** Data extracts follows **

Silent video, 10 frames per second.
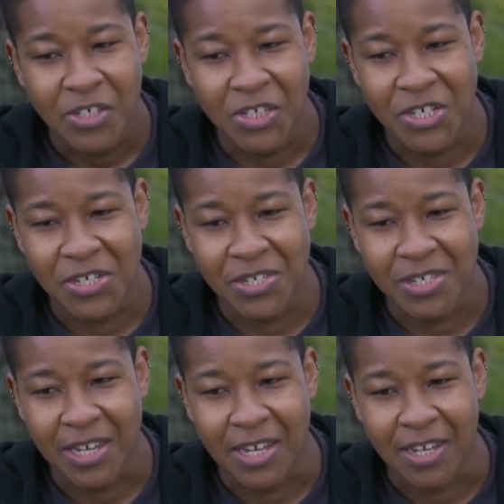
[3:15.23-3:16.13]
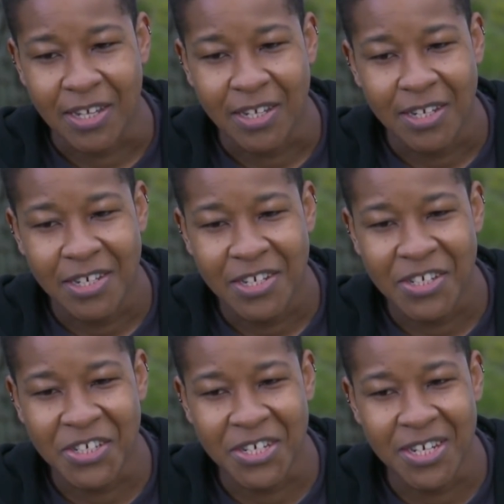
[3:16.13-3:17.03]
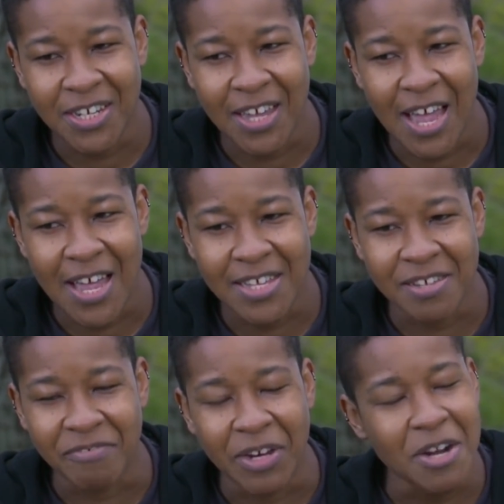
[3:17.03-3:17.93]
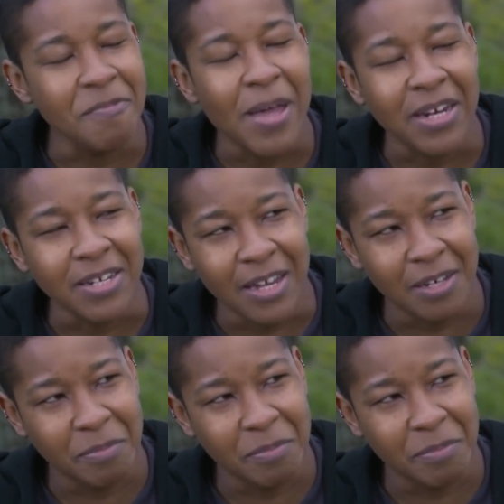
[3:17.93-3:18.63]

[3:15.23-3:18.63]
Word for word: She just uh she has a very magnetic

** End of Data extracts **

- What is expected
Reproduce the lines from the line containing "[3:15.23-3:16.13]" through the end of the records above, exactly and inclusively, omitting pictures.

- Expected answer
[3:15.23-3:16.13]
[3:16.13-3:17.03]
[3:17.03-3:17.93]
[3:17.93-3:18.63]

[3:15.23-3:18.63]
Word for word: She just uh she has a very magnetic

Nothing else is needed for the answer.